Segment Start: Input data

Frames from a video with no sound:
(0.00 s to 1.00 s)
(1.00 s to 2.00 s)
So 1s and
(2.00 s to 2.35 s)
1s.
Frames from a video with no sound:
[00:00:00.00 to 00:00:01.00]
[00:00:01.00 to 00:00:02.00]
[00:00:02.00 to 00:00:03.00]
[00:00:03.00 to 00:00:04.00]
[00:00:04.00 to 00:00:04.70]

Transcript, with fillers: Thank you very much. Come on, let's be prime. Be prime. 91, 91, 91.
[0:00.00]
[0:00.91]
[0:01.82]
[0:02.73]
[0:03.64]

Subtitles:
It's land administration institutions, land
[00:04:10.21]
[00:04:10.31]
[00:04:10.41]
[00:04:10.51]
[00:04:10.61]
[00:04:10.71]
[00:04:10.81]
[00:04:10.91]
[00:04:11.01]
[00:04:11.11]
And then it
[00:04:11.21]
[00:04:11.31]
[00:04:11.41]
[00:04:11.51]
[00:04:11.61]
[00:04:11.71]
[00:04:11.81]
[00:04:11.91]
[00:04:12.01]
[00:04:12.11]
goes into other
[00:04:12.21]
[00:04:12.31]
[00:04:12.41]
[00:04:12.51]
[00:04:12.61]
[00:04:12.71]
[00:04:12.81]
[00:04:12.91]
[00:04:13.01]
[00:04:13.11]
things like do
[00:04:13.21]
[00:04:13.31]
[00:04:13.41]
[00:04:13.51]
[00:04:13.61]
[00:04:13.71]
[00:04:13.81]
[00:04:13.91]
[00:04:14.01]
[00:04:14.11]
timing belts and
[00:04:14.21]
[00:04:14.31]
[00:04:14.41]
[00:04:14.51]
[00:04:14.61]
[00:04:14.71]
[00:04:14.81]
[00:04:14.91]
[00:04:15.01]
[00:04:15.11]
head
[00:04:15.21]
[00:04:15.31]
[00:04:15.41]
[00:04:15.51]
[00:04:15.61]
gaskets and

Segment End: Input data

§ **Exercise prompt**
Write out exactly the lines that fall from the line with "[00:04:11.41]" to the line with "[00:04:15.21]" in the records above, keeping both ends.

§ **Exercise solution**
[00:04:11.41]
[00:04:11.51]
[00:04:11.61]
[00:04:11.71]
[00:04:11.81]
[00:04:11.91]
[00:04:12.01]
[00:04:12.11]
goes into other
[00:04:12.21]
[00:04:12.31]
[00:04:12.41]
[00:04:12.51]
[00:04:12.61]
[00:04:12.71]
[00:04:12.81]
[00:04:12.91]
[00:04:13.01]
[00:04:13.11]
things like do
[00:04:13.21]
[00:04:13.31]
[00:04:13.41]
[00:04:13.51]
[00:04:13.61]
[00:04:13.71]
[00:04:13.81]
[00:04:13.91]
[00:04:14.01]
[00:04:14.11]
timing belts and
[00:04:14.21]
[00:04:14.31]
[00:04:14.41]
[00:04:14.51]
[00:04:14.61]
[00:04:14.71]
[00:04:14.81]
[00:04:14.91]
[00:04:15.01]
[00:04:15.11]
head
[00:04:15.21]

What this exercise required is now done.